For parenteral administration, the compound may be dissolved in a pharmaceutical carrier and administered as a suspension solution. Examples of suitable carriers are water, saline, dextrose solution, fructose solution, ethanol, liposomes or derivatives thereof, or animal, vegetable or synthetic oils. The carrier may also contain other ingredients, for example, preservatives, suspending agents, solubilizing agents, buffers, and the like. Formulations for parenteral administration include sterile aqueous solutions, water-insoluble excipients, suspensions, emulsions, suppositories, and the like. The water-insoluble excipients and suspensions may contain active compounds, including propylene, glycols, polyethylene glycols, vegetable oils such as olive oil, injectable esters such as ethyl laurate, and the like. Suppositories may include witepsol, macrogol, tween 61, cacao butter, laurin butter, glycerinated gelatin, and the like

In particular, the compositions of the present invention are preferably administered nasally. It may therefore be desirable to be in the form of a spray, aerosol or dry powder, preferably comprising spray-dried or frozen-dried particles, microspheres or nanoparticles.

Transmission through the nasal passage is particularly convenient and the therapeutic agent can be transported directly to the brain through the cerebrovascular barrier avoiding the systemic circulation and thus avoiding degradation from gastric acid, bile acid, digestive enzymes and other primary transit effects. Thus, these delivery pathways provide for the initiation of improved action, capacity reduction and the possibility of a more accurate dose, thus enhancing the efficacy and safety profile of the therapeutic agent.

The active agent is preferably administered in a therapeutically effective amount. The actual amount administered and the time of administration will vary depending upon the nature and severity of the disease being treated. For example, the determination of the therapeutic regimen for dosage, time, etc. is within the capabilities of the ordinary person skilled in the art, and will normally take into account the disease to be treated, the condition of the individual patient, the site of delivery, the mode of administration and other factors known to those skilled in the art.

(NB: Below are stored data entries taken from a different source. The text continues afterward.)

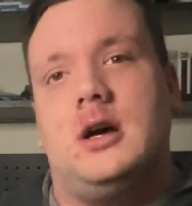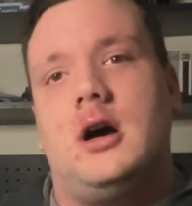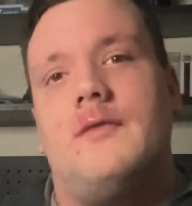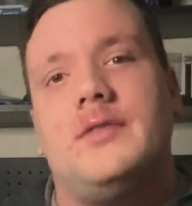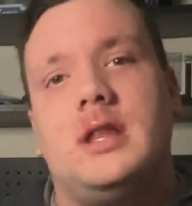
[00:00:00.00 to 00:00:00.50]

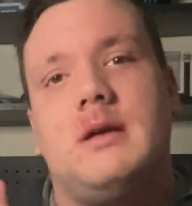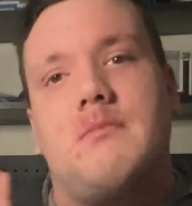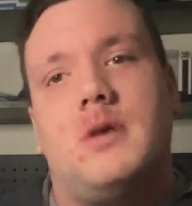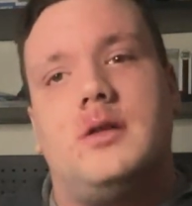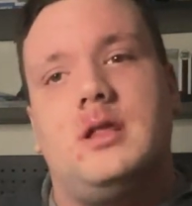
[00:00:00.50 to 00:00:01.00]
of the
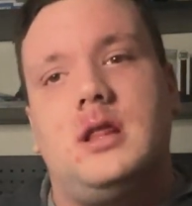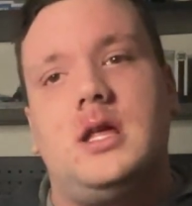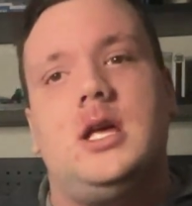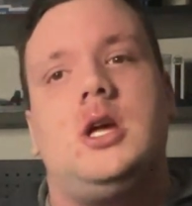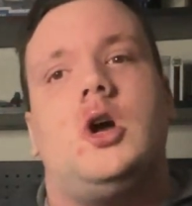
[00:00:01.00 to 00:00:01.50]

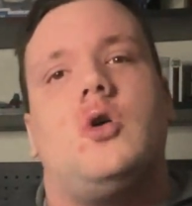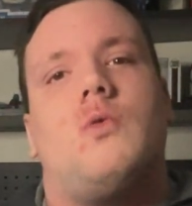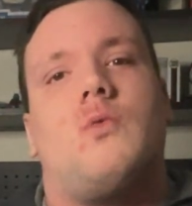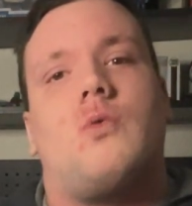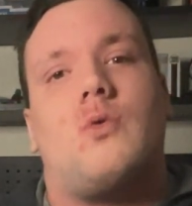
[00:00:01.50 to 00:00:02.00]
monthly
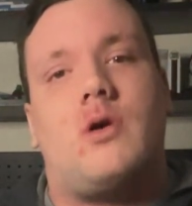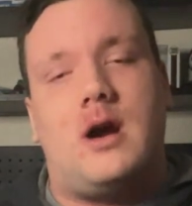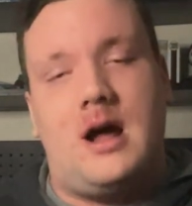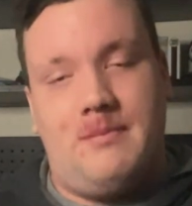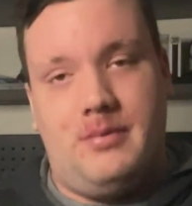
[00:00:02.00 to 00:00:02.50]

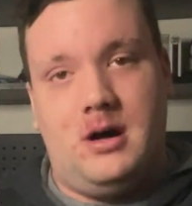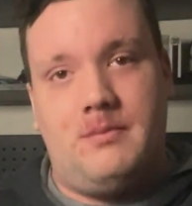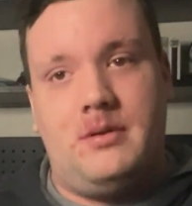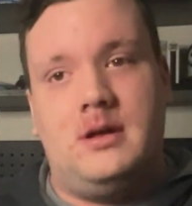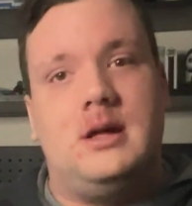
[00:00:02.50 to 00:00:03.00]
wrap-up.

The compositions of the present invention may be administered in a therapeutically or prophylactically effective amount. The dose may vary depending on various factors such as the type and severity of the patient, age, sex, administration method, target cell, expression level, and the like, and can be easily determined by those skilled in the art.

As such, the present invention encompasses diverse uses of novel functions that reduce the visual attention bias to stimuli on the diet and stimuli on the negative body form in new uses of oxytocin (OT) in relation to eating disorders .

Hereinafter, the present invention will be described in more detail with reference to Examples. It is to be understood by those skilled in the art that these examples are for illustrative purposes only and that the scope of the present invention is not construed as being limited by these examples.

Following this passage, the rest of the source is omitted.